To obtain a settlement or verdict after a car accident, the insurance company and jury will consider your “damages.” Damages refer to the amount of money the plaintiff has incurred to cover their loss. The amount of money to fully compensate the victim had the accident never occurred.
Compensation for damages, and the resulting negotiations with the insurance company, will require gathering evidence, speaking to witnesses, and figuring out which type of damages are most applicable to the unique case. If you have been injured in a car accident, you may benefit from consulting an experienced car accident lawyer to ensure your claim includes everything you are entitled to.
The two primary categories of damages are “Economic” and “Non-Economic.”
Economic damages are also called “special damages” based on specific losses. If you’ve handled a few car accident cases, you’ve likely heard an adjuster ask, “What are the specials in this case.” The adjuster asks for the hard costs incurred and wants to know the total medical bills and lost income.
Non-economic damages are often called “general damages” based on subjective factors. The most common example here is “pain and suffering.” Pain and suffering don’t have a price listed, but it is a cost people incur after an injury or car accident.

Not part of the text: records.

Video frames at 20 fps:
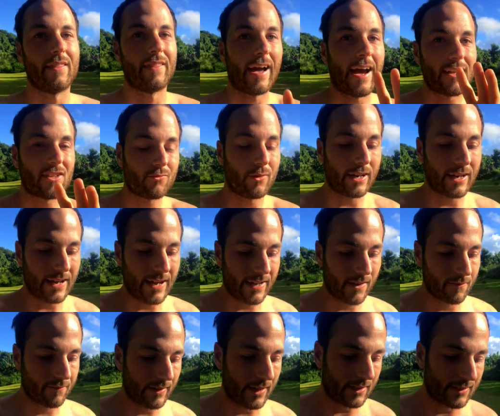That's why I
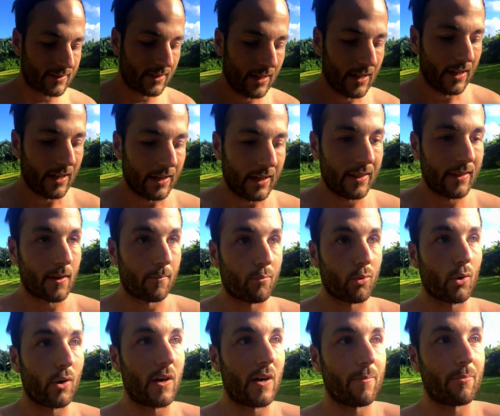invest in the
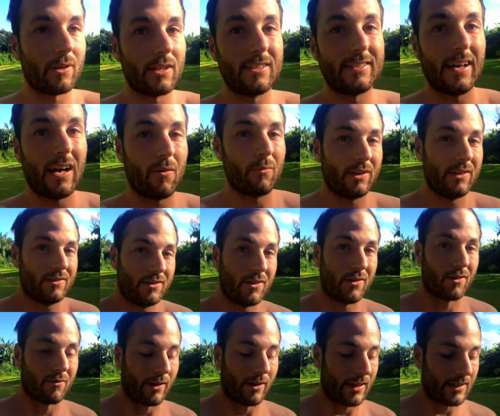properties that we
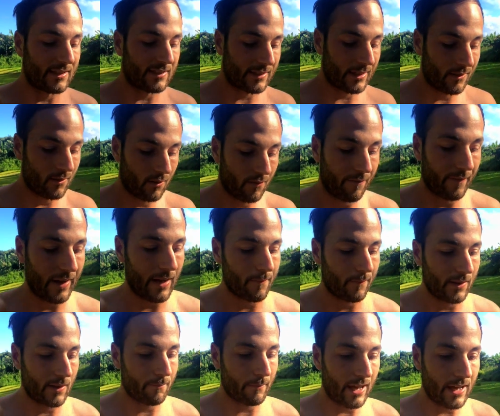do, right? Single
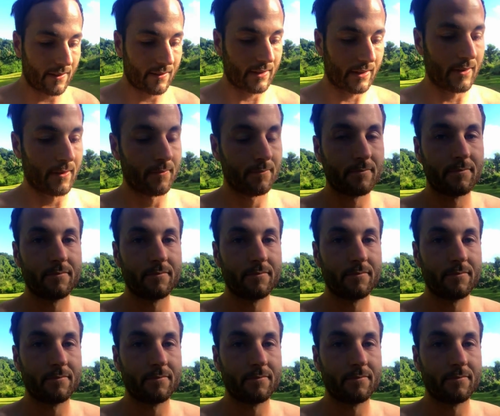family mainly.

The following types of damages are recoverable in personal injury lawsuits following car accidents:
Under Oklahoma law, economic damages can easily be tied to a dollar figure and presented to a third party. Economic damages include:
Loss of wages
Generally, you can recover lost wages if you were injured in the accident and were forced to miss work. This includes your paid time off as well. Note that the lost wages claim is limited to the time off from work related to the injury and medical treatment. For example, if you cannot work the first month after the wreck while recovering or have to take off work two hours early, three days per week, this is included in your lost wages claim. Time spent on the legal case is not included. Examples of this include missing a full day of work while you are at your deposition.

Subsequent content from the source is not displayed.